According to the country's president, Nursultan Nazarbayev,
those explosions caused irreparable damage to the health of more
than 1.5 million Kazakh citizens, blighted lives, and rendered
vast stretches of land useless for generations.
Western States Legal Foundation's Cabasso told OneWorld the
central Asian nation has one of the strongest anti-nuclear
movements in the world.
She described a visit to Kazakhstan, made in 1990 shortly after
the fall of the Soviet Union.
"It was amazing," Cabasso said. "When we flew from Moscow to the
capital Almaty, there were people on the run-way in traditional
costumes holding signs like 'Let the Generals Build Their Summer
Houses on the Nuclear Test Site.'"
Cabasso said the movement for a nuclear free Central Asia began
with a poet and member of the Soviet Duma named Olzhas
Suleimenov.

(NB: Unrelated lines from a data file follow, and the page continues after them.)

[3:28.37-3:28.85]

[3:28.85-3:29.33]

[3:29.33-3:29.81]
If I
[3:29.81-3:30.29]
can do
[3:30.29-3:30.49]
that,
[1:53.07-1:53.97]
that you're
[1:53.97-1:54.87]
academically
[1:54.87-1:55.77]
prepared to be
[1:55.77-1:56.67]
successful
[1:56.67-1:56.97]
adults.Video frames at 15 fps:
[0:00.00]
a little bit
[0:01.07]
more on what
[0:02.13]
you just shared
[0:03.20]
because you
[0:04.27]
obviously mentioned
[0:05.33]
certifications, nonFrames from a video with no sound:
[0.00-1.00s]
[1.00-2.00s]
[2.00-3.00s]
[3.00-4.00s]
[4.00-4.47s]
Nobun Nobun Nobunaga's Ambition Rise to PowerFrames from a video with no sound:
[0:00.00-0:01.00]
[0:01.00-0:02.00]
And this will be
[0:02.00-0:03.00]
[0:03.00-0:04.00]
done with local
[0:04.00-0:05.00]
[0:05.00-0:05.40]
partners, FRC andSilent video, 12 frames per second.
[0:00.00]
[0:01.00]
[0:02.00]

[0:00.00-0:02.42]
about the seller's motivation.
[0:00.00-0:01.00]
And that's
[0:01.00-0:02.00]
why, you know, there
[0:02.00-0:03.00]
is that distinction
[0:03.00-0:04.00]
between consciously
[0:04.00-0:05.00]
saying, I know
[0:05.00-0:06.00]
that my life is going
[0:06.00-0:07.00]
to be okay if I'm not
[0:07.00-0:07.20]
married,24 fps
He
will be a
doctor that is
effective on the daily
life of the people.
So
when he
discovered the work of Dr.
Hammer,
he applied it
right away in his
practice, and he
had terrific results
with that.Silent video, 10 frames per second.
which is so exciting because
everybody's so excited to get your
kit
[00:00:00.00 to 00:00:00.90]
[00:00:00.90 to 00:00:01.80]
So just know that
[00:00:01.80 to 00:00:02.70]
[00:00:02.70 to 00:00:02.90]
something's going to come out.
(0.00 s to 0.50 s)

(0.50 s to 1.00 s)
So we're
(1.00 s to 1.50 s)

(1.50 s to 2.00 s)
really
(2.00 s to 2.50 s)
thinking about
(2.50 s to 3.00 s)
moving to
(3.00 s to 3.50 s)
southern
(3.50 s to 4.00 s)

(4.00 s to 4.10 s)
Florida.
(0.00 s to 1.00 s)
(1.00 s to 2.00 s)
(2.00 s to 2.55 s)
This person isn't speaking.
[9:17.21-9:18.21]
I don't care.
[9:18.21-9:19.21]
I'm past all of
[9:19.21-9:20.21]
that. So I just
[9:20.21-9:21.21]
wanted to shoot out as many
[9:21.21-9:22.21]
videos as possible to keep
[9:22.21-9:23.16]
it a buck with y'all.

In 1989, after discovering that some of the
underground nuclear tests had leaked radiation into the
atmosphere, he went on television and called for a mass meeting
at the writers' union hall. Over 5,000 people showed up the next
"They organized on a massive scale," Cabasso said. "Ten thousand
copper miners went out on strike, there were billboards at the
airport. Imagine if you had anti-nuclear demonstrations going on
during half-time at the Super Bowl. They were calling for a
peaceful non-nuclear transition to the 21st century back in 1990
and now they have completed that transition in a way."
The treaty between Kazakhstan, Kyrgyzstan, Tajikistan,
Uzbekistan, and Turkmenistan created the first nuclear-weapons
free zone in the Northern Hemisphere. Countries in Latin America
and the Caribbean, the South Pacific, Southeast Asia, and Africa
have already pledged to remain nuclear free.